NanaWind広報:黒髪ロングという王道ヒロインに見えて、実は小悪魔なんです。頭がすごく切れるキャラなので、日常会話でも一ひねりある答え方をして来たり、主人公をからかったり。そういう楽しさを感じてもらえればと思います。

―――最後は藤乃雪です。

NanaWind広報:後輩ヒロインで無口系なのですが、コミュニケーションが苦手なわけじゃないんです。自分の好きなことに一生懸命なあどけなさ、デザイン的にもツインテールという、年下ヒロインのかわいらしさを感じてもらえるキャラデザインを意識しました。

―――お話を伺うと、優理、一葉、エリサが王道のお嬢様で、耶々と雪はもう少し庶民的なのかな?という印象ですが。

NanaWind広報:全員、いいところのお嬢様なのですが、それぞれの個性付けですね。その意味では優理とエリサが一番お嬢様っぽいかな、と思います。一葉は問題があったら自分で解決する、自立したタイプですね。

―――攻略ヒロインは5人ですが、シナリオ量はいかがですか?

NanaWind広報:細かい数字は言えませんが、今回も結構あります。謎を解いていくのと、ヒロインのかわいさを感じてもらうというのを両立させると、やはり長くなってしまいます。そこは力を入れさせてもらいました。

―――ゲームの見せ方などはいかがでしょう。

NanaWind広報:演出面については前作でもご好評いただきましたが、今回も気合を入れて盛り込んでいますので、クリックする手が止まらないくらいに楽しんでいただけると思います。

―――エッチシーンでのこだわりは?

NanaWind広報:ヒロインのかわいさを意識しながら、エッチシーンも魅力的に見られるようにグラフィックスタッフが頑張っています。美しく、かつ臨場感があってヒロインがかわいく見えるCGですね。そしてやはりNanaWindといえばおっぱいですから(笑)。そこを十分に活用したエッチシーン構成になっています。ユーザーさんからのリクエストの多いパイズリシーンは、全ヒロインにありますので、安心してください(笑)。
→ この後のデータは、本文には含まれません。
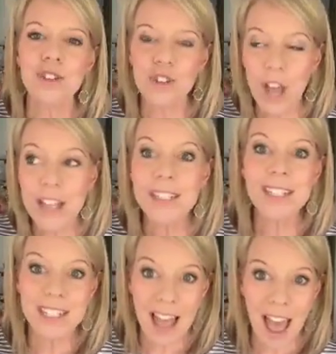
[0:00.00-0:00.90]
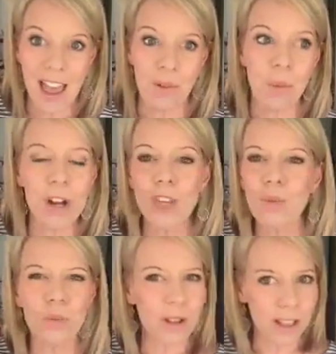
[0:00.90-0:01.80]
just decide what do
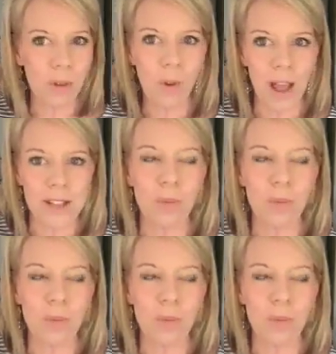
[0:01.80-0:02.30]
you really want?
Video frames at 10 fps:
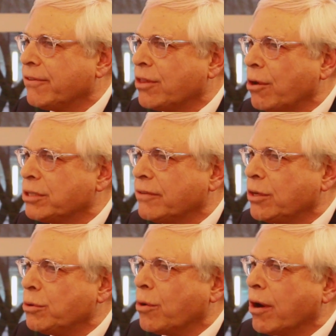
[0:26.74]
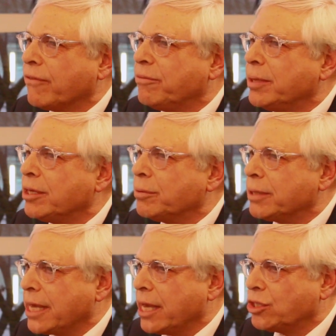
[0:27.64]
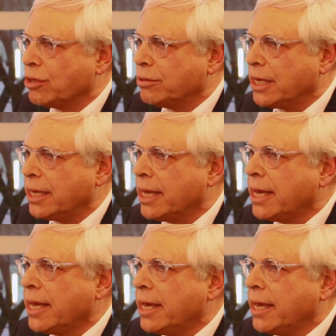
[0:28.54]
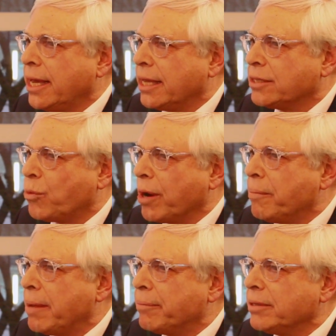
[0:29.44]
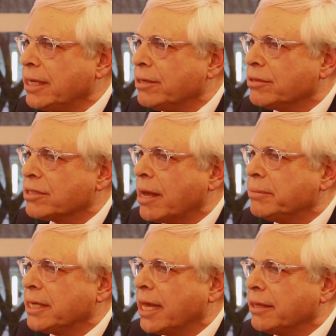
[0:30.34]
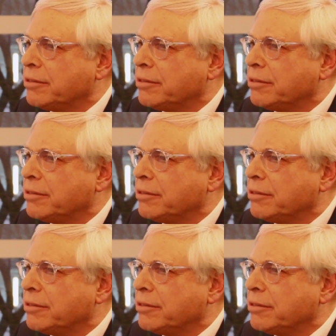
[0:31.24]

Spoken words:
those of you who aren't familiar with the HOD, it's where member leaders come together to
―――現在は販促展開中だと思いますが、手ごたえはいかがでしょう。

NanaWind広報:SNSなどネットの反応ではかわいいと感じていただけているようです。それとやはり「NanaWindはおっぱいが大きい」と(笑)。そういうNanaWindらしさは感じていただけているな、と思います。
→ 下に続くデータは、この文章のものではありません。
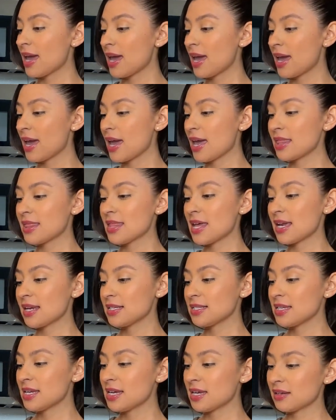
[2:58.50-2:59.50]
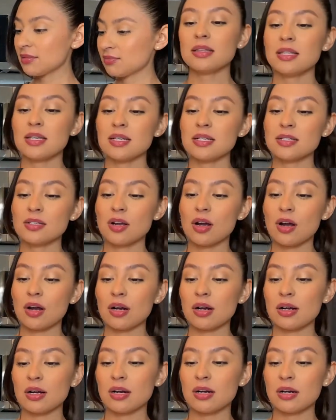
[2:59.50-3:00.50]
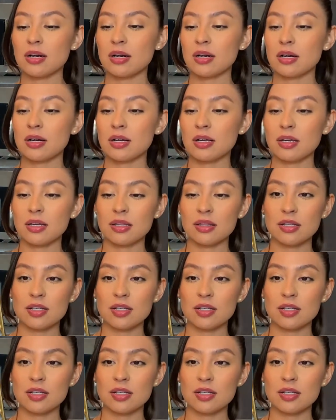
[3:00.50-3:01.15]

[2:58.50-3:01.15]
and that is it. These are the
販促展開は4月末から。今後もコンスタントなイチャラブゲーム作りを

―――今後の販促展開を教えてください。

NanaWind広報:4月28日にフルカラー小冊子の配布を各店舗で行います。それと4月30日のCharacter1にも参加します。オフラインの展開では、この二つがメインですね。Character1では、小冊子の配布はもちろん、『春音アリス*グラム』の最新グッズ販売なども行います。

―――ネットの方はいかがですか?

NanaWind広報:体験版は4月末公開を目標に製作しています。やはり体験版は購入の一つの指針になりますので、「これは面白そうだ」と思ってもらえるものにしたいですね。基本的には、ゲームの序盤をプレイしてもらえるものになります。それ以外にもいろいろと企画はあるのですが、現段階では開発のほうに注力していますので、公式サイトでの動きは4月末くらいからということになりそうです。

―――今後のNanaWindの活動展開についても教えてください。

NanaWind広報:今後も新作をコンスタントに出していきたいと思います。基本的にはかわいい女の子とのイチャラブを楽しめるゲーム作りを頑張っていきます。まずは魅力的なヒロインをどう作っていくかですね。頑張っていきますので、よろしくお願いします。